This content is provided strictly for educational and research purposes.

All techniques, concepts, and examples discussed in this post are intended to support the study of information security, malware analysis, and defensive research in controlled and legal environments.

The author does not encourage, support, or condone the use of this material for malicious, illegal, or unethical activities.

Any actions taken based on the information presented here are the sole responsibility of the reader.
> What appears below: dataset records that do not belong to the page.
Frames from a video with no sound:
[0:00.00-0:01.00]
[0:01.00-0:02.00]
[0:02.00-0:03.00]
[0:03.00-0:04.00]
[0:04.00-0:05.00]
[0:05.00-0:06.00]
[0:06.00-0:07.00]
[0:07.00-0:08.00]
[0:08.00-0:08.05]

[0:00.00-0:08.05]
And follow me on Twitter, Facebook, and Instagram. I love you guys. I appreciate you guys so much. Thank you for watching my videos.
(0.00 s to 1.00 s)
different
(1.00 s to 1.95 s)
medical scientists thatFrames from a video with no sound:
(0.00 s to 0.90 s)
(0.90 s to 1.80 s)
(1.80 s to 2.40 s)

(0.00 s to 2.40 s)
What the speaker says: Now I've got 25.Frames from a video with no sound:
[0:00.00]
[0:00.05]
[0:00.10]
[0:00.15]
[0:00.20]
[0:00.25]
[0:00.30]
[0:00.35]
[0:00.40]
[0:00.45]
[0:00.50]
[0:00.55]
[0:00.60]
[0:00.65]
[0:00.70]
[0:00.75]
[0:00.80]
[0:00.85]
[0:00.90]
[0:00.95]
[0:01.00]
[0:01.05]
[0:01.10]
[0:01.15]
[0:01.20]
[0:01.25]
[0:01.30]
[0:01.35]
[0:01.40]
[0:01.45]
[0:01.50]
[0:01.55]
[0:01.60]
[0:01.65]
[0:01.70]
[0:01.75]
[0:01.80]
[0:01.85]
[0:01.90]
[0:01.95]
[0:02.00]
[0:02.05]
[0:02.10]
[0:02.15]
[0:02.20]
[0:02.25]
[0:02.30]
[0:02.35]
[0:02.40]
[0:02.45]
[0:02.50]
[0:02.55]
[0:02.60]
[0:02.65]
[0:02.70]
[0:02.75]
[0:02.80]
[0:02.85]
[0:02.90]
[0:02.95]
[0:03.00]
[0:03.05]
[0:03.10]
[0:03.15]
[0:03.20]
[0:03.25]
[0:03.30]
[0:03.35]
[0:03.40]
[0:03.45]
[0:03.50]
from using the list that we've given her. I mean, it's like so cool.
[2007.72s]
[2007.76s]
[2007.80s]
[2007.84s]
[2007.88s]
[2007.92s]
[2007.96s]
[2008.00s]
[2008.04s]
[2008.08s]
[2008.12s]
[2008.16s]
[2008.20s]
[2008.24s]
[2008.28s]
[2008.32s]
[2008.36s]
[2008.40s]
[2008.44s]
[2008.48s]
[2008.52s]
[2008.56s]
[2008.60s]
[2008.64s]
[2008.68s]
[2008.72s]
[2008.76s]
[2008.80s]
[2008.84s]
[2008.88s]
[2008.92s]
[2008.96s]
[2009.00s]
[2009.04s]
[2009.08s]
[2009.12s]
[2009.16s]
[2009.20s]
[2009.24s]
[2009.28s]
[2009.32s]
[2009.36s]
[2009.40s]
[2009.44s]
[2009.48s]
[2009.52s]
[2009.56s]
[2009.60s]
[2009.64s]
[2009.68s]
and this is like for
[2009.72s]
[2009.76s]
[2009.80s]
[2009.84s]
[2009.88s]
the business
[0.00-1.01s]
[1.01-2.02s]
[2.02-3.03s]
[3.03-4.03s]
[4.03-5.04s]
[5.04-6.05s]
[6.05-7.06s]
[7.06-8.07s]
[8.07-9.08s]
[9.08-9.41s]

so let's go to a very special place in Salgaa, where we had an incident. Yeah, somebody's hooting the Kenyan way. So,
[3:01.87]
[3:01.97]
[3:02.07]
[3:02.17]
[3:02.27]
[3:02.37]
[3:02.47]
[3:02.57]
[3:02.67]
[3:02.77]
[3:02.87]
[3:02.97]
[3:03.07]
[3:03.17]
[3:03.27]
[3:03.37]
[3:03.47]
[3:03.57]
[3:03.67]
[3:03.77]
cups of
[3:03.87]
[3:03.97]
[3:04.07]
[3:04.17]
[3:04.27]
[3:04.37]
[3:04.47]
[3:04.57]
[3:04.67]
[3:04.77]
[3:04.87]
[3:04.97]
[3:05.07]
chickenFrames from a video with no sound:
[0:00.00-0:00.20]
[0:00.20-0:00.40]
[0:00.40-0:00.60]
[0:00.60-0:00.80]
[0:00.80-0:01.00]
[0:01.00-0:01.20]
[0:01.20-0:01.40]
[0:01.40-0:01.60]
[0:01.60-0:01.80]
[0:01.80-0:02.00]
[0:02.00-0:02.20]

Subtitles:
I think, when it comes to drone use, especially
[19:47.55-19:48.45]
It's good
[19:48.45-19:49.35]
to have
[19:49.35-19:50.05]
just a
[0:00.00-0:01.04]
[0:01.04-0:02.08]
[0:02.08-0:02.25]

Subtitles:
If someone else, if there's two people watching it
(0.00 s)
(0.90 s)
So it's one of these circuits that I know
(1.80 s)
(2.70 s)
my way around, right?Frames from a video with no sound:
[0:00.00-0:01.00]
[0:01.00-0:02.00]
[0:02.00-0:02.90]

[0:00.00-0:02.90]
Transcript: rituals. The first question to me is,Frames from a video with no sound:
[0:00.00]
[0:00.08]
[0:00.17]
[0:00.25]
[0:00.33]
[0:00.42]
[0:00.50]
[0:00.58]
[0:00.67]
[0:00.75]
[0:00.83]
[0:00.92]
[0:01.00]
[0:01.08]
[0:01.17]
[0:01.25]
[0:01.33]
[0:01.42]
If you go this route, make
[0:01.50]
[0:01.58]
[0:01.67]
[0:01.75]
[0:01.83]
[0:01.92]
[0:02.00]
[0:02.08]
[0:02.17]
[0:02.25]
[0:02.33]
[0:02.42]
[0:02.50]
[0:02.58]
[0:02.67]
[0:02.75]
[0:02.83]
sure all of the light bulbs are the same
Always ensure that your research and experiments comply with local laws, ethical guidelines, and institutional policies.

Introduction

In this post, I intend to explain and explore the technique known as APC injection. The goal is to break down the mechanisms that make their execution possible. To properly understand this, it is essential to revisit some core concepts and fundamentals of the Windows operating system architecture, especially those related to processes, threads, and the Asynchronous Procedure Call (APC) mechanism. These elements provide the foundational base that supports the overall logic behind the proposed technique.

How does a process work within the Windows operating system?

Let’s begin with a brief explanation of processes in Windows. A process should not be understood merely as a “program in execution.” It is far more complex than that definition suggests. In reality, a process is a structured entity maintained by the operating system that acts as an isolated container of resources, providing the necessary environment for code to run. However, the entities that actually execute instructions are the threads (which we will discuss in the next section). The process is responsible for organizing and managing memory, system objects, security contexts, and the metadata required to sustain the execution of those threads.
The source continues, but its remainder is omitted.